● **What you should do**:
Each entry is to be given again exactly; drop the images.
>>>>
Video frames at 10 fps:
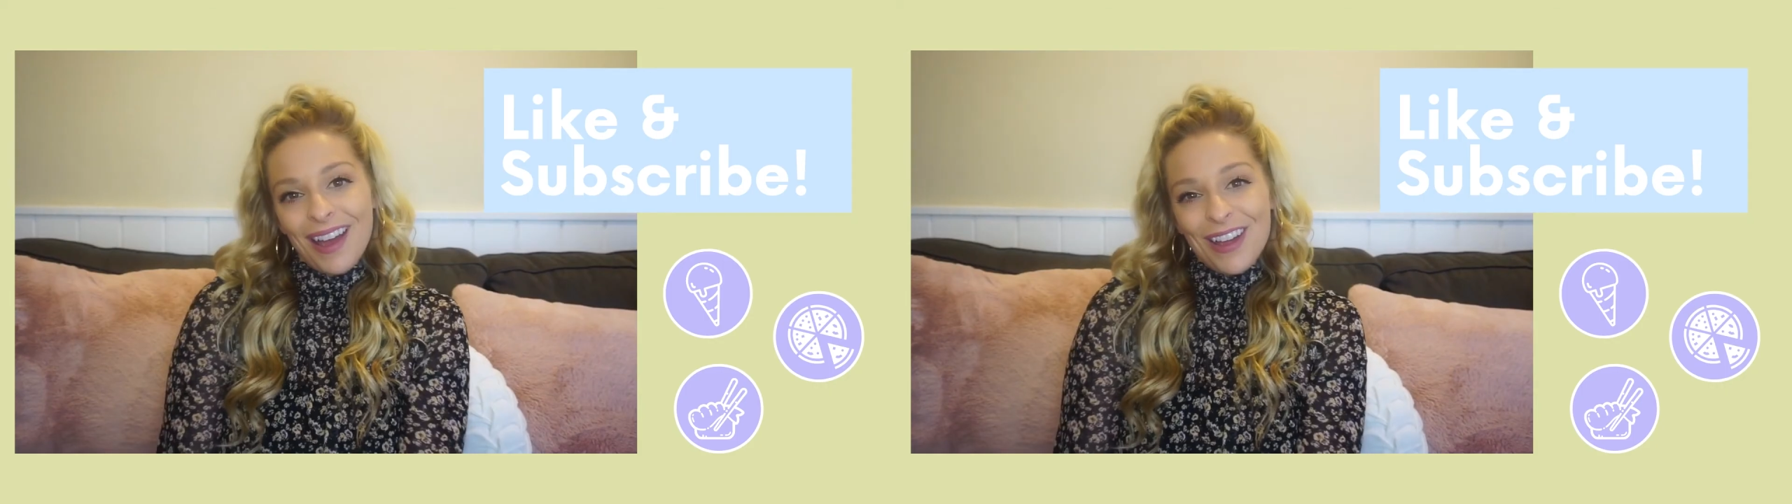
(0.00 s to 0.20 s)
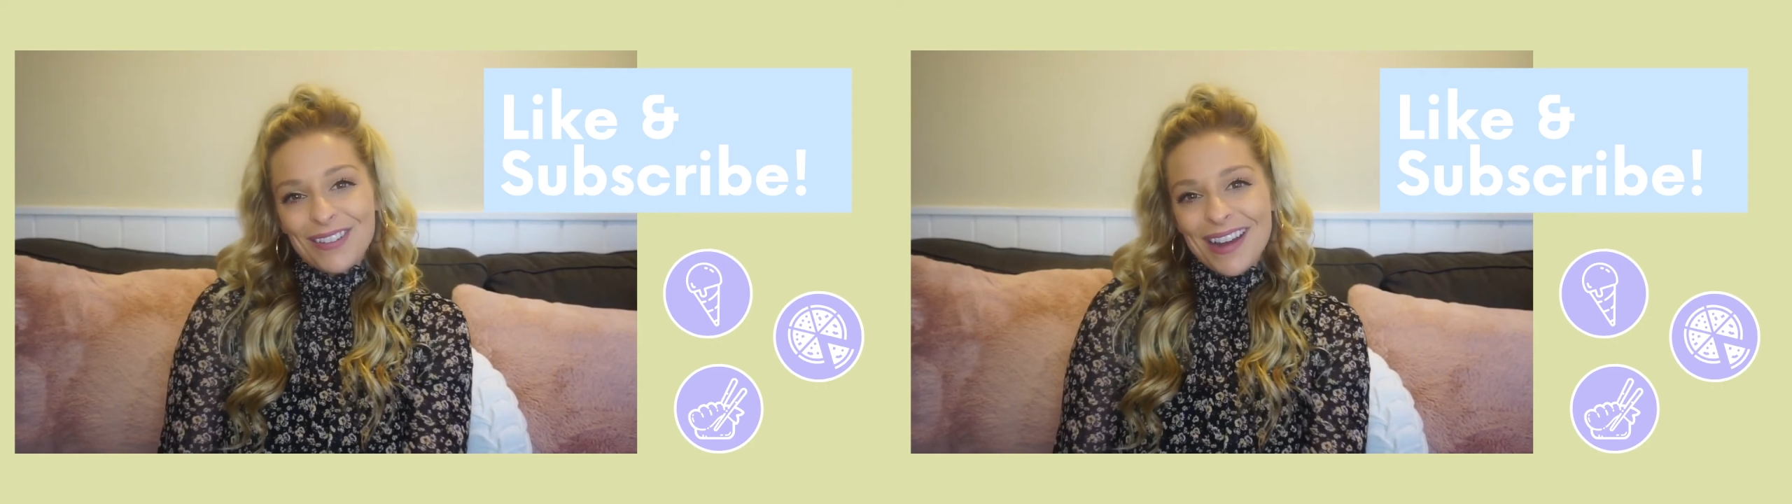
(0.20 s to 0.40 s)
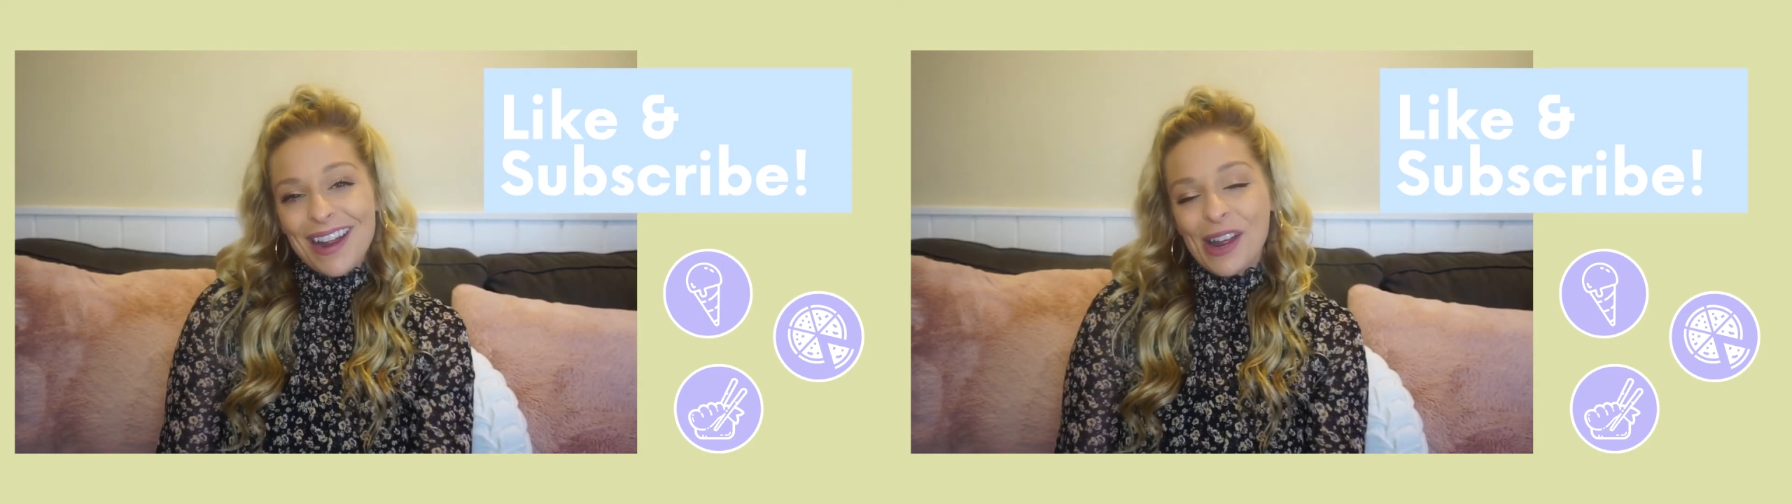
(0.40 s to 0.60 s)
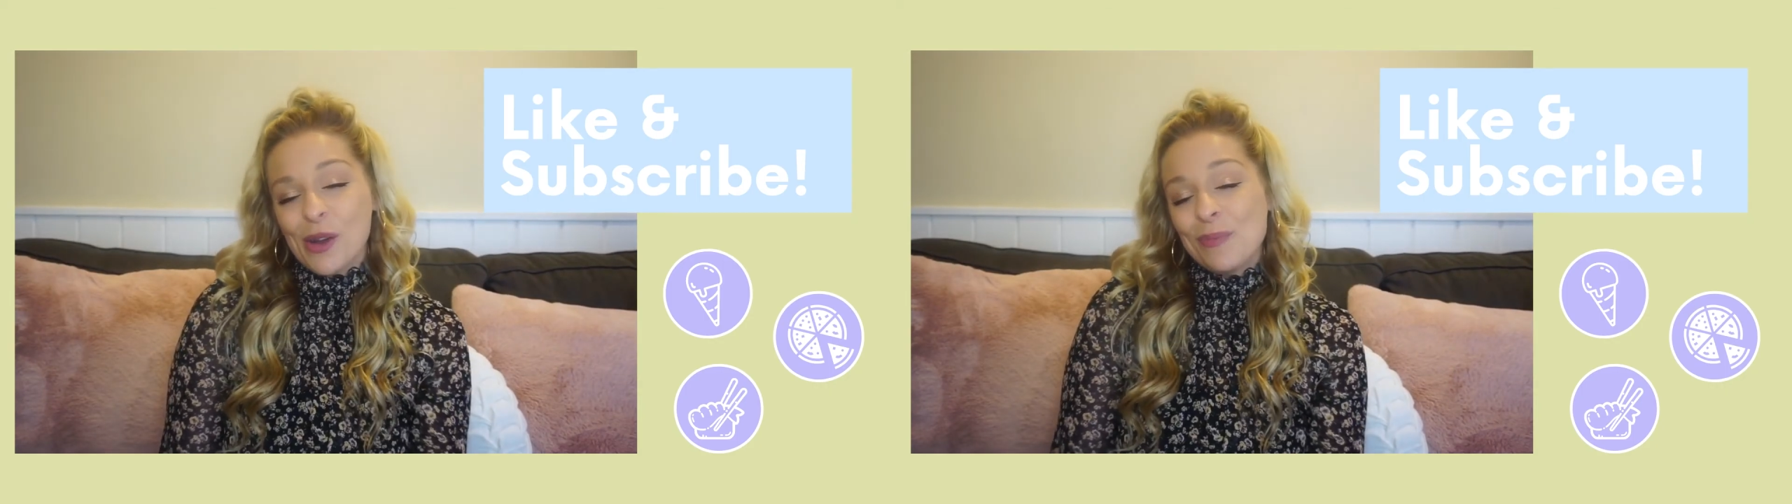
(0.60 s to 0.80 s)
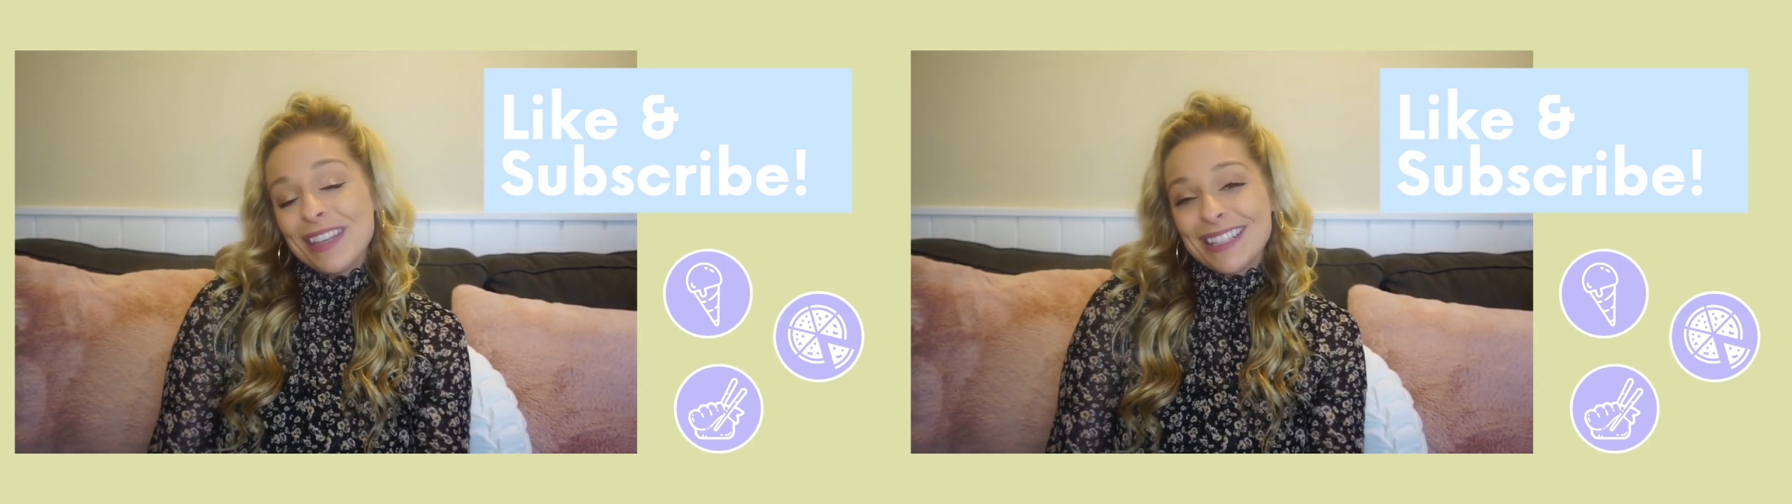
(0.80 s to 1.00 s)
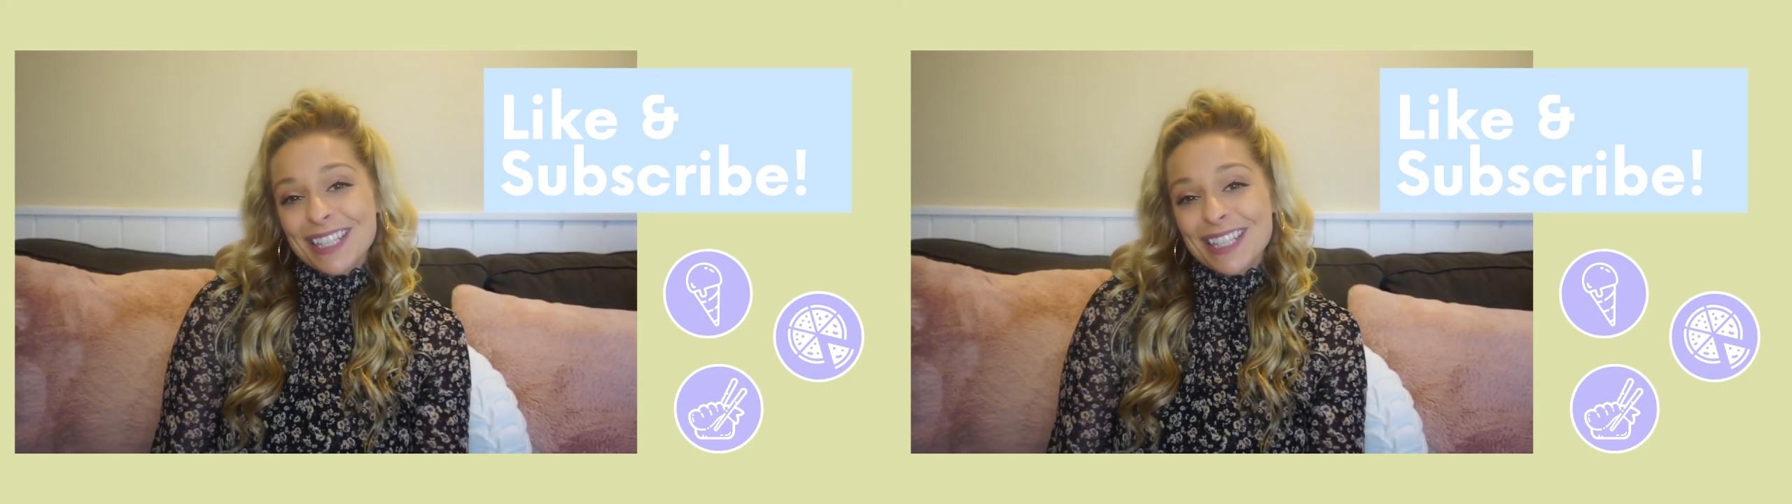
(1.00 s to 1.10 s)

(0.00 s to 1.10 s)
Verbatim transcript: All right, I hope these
<<<<
● **Your response**:
Video frames at 10 fps:
(0.00 s to 0.20 s)
(0.20 s to 0.40 s)
(0.40 s to 0.60 s)
(0.60 s to 0.80 s)
(0.80 s to 1.00 s)
(1.00 s to 1.10 s)

(0.00 s to 1.10 s)
Verbatim transcript: All right, I hope these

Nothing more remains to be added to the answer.